Over the following days the same pattern established itself. The early morning rise.
The repeated journey between hill and swamp. The mindless application which George
brought to the awesome task of eliminating the hill.

One afternoon towards the end of that week my mother waited for Alma at the bottom
of his drive by the letter box. These times they got to themselves were so rare that
she tended to come quickly to the point.

‘First the bees, now this mad thing with the hill,' she said. ‘He says he wants to
make me happy.'

‘Well that's not a mystery, is it? George isn't motivated by engineering. He wants
you to admire him. That's what this is all about.'

My mother shook her head. In her own mind things couldn't get worse than this.

‘What a situation. I'm married but I don't have a husband. I have a…' Here she caught
herself. What was Alma Martin to her, exactly? A friend? An intimate?

Alma gazed off in to neutral territory

‘It's unusual. I'll grant you that,' he said.

‘No, it's a mess,' replied my mother. She tried to find Alma, tried to look around
him and make eye contact. She said, ‘I don't know what to do, Alma.'

This time Alma raised his head and aimed his attention over her right shoulder. He
thought for a moment, then shook his head.

‘There's nothing to do, Alice. Your husband is back. That doesn't leave a lot of
room for us, now, does it?'

That could have spelt the end of everything between my mother and Alma Martin. It
is my mother's view that he didn't mean to say it quite like that. The same thought
must have occured to Alma. Now, as if to make up for it, he raised his arms and pulled
her into him. It was a brazen thing to do under the circumstances. Over Alice's shoulder
Alma would have seen a tiny figure in a white singlet run a wheelbarrow around the
base of a hill which he aimed to remove as a token of his love for the woman Alma
happened to hold in his arms.

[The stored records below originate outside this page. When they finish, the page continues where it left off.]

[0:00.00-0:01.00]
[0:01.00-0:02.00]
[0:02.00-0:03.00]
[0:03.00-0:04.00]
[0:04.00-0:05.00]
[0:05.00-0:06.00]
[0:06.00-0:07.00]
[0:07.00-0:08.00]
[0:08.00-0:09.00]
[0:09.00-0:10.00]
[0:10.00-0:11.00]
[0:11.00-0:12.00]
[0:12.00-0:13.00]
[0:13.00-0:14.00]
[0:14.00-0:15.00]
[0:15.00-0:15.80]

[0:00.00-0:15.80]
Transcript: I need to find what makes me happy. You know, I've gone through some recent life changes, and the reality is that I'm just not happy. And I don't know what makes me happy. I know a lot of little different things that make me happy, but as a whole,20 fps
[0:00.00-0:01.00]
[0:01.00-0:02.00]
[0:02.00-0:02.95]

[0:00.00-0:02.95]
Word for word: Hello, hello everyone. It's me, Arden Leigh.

And had George laid down his shovel and looked back
in this direction he'd have seen the whole story laid out before his eyes.

More positively, George had a goal to work towards now. He had turned himself into
a draught horse. From now on, his love for his wife could be measured in pints of
sweat. It would boast geographical proportions. One day he would be able to
look
my mother in the eye, and say, ‘Alice, look what I've done for you. I moved a mountain.'

There are precedents. Kings building palaces for their mistresses. Ship-owners naming
ships after their wives. Poets dedicating their books. Explorers naming channels
and landforms after their absent spouses. Youths with penknives carefully, lovingly
cutting the name of the girl with the shy eyes into the bark of the tree.

On a more practical note, once George removed the hill Alice would have only as far
as the bottom paddock to walk in order to see all the way to the ocean. From the
paddock with the cow, the valley tends to roll downwards to the town—soon to provide
the illusory but deeply satisfying neat rule of a shoreline.

Word of George's enterprise quickly got around the district. Within a week sightseers
began to drive out to take a look for themselves. Cars, small trucks, delivery vehicles,
the odd tractor parked in the long grass along the verge. A man sat in a harvester
with his hand resting on his knee, squinting across the paddock. Others hung off
the fence, smoking. More embarrassing as far as Alice was concerned, a pub sweepstake
had started, and the men along the fence spoke authoritatively, some in a boastful,
knowing voice.

At the pub, you put in your money and were invited to pick a number from a hat kept
behind
the
bar. None of the numbers were below one hundred. No one in his right mind
thought
George
would move the hill in less than one hundred days. The highest number
was
five
hundred. Most of the wizened faces who had swung on the end of a shovel reckoned
it
should
take George around three hundred days to shovel and wheelbarrow the hill from where
it stood to where he was dumping it in the swamp.